Synapse Python Client documentation

Overview

The synapseclient package provides an interface to Synapse, a collaborative workspace for reproducible data intensive research projects, providing support for:

  • integrated presentation of data, code and text
  • fine grained access control
  • provenance tracking

The synapseclient package lets you communicate with the cloud-hosted Synapse service to access data and create shared data analysis projects from within Python scripts or at the interactive Python console. Other Synapse clients exist for R, Java, and the web. The Python client can also be used from the command line.

If you’re just getting started with Synapse, have a look at the Getting Started guides for Synapse and the Python client.
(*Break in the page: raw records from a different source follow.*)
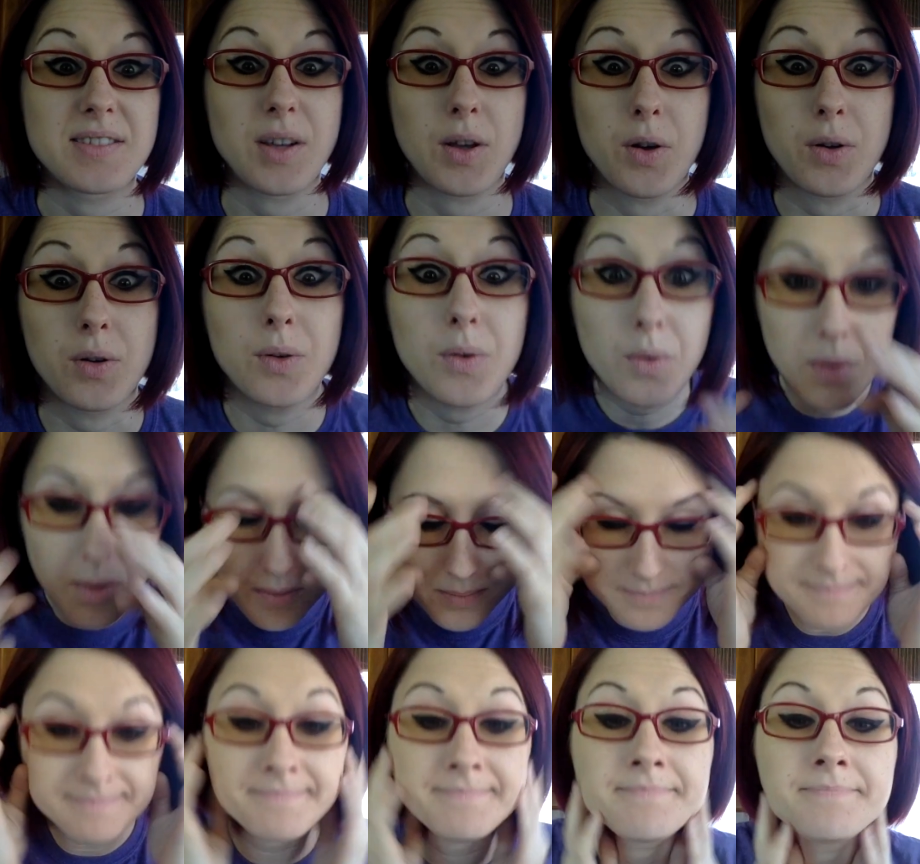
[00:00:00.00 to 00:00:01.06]
So,
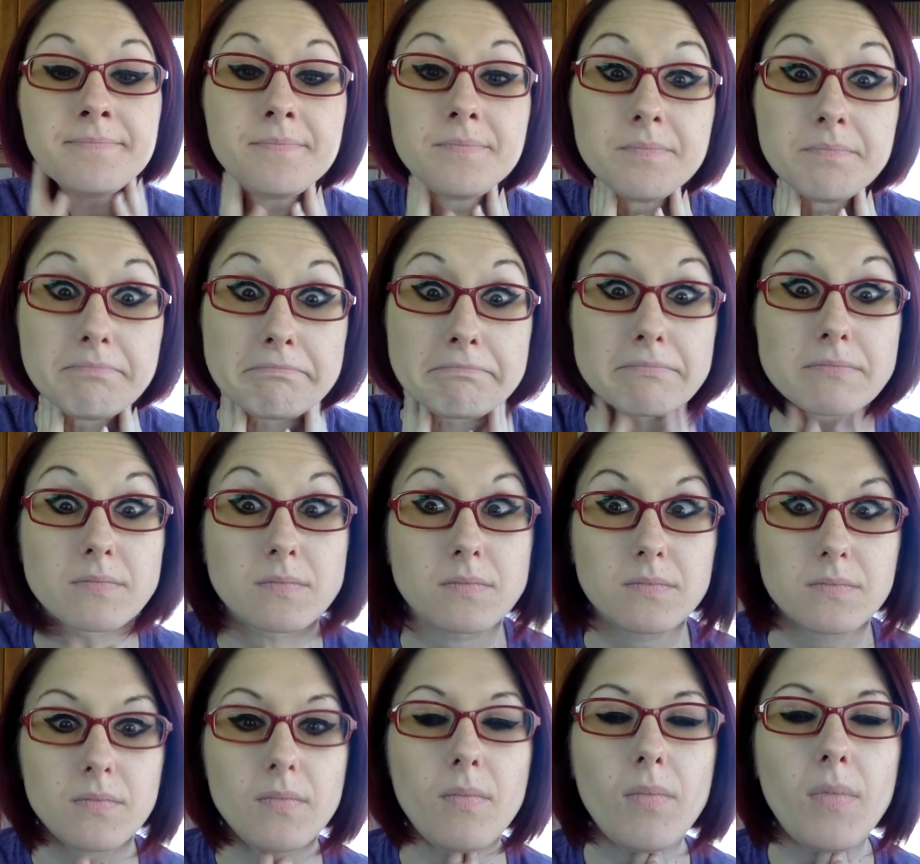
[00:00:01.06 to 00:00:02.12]

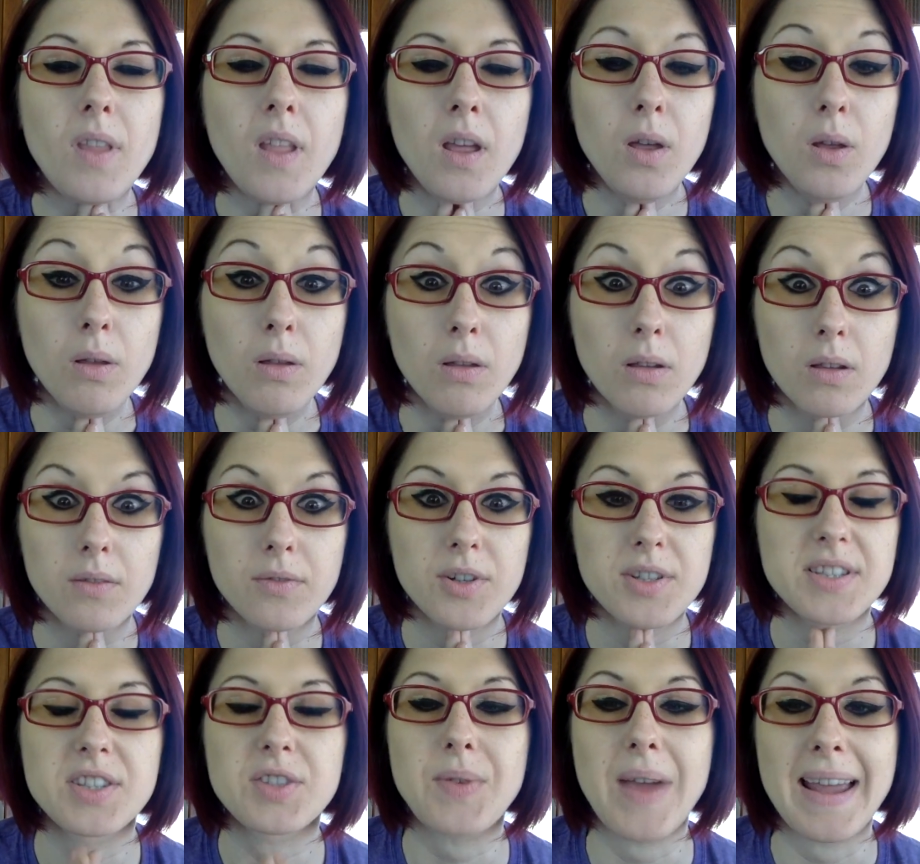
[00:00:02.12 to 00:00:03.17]
ooh,
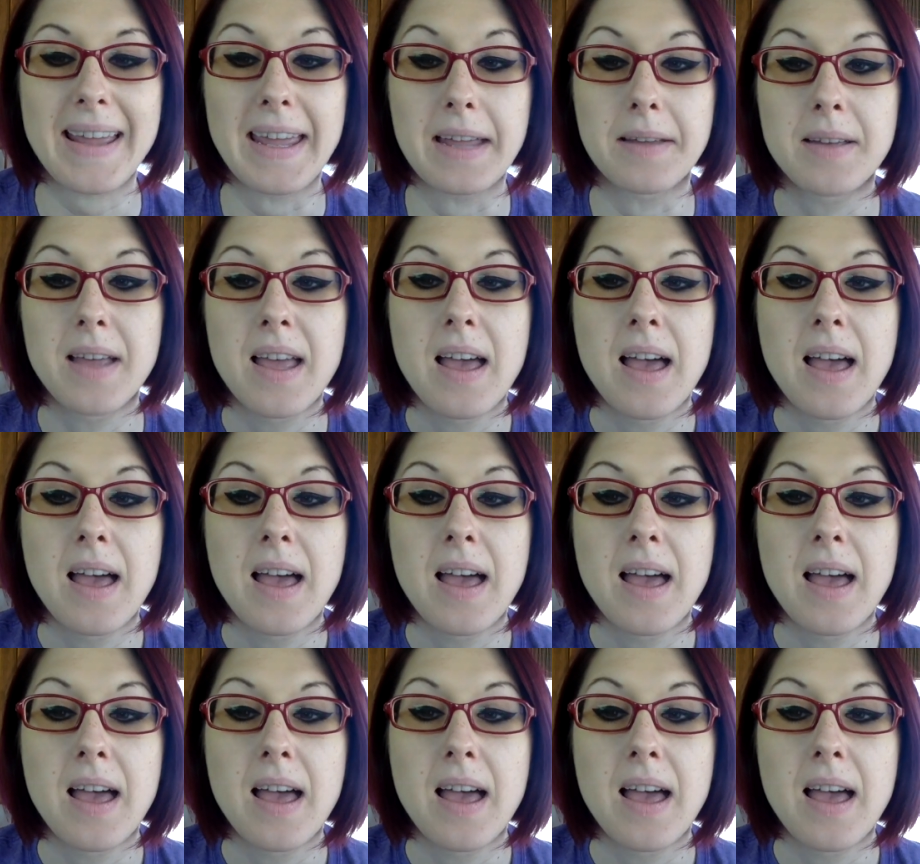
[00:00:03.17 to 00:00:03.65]
voice is cracking.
Good example projects are:

Installation

The synapseclient package is available from PyPI. It can be installed or upgraded with pip:

(sudo) pip install (--upgrade) synapseclient[pandas,pysftp]

The dependencies on pandas and pysftp are optional. The Synapse synapseclient.table feature integrates with Pandas. Support for sftp is required for users of SFTP file storage. Both require native libraries to be compiled or installed separately from prebuilt binaries.

Source code and development versions are available on Github. Installing from source:

git clone git://github.com/Sage-Bionetworks/synapsePythonClient.git
cd synapsePythonClient

You can stay on the master branch to get the latest stable release or check out the develop branch or a tagged revision:

git checkout <branch or tag>

Next, either install the package in the site-packages directory python setup.py install or python setup.py develop to make the installation follow the head without having to reinstall:

python setup.py <install or develop>

Connecting to Synapse

To use Synapse, you’ll need to register for an account. The Synapse website can authenticate using a Google account, but you’ll need to take the extra step of creating a Synapse password to use the programmatic clients.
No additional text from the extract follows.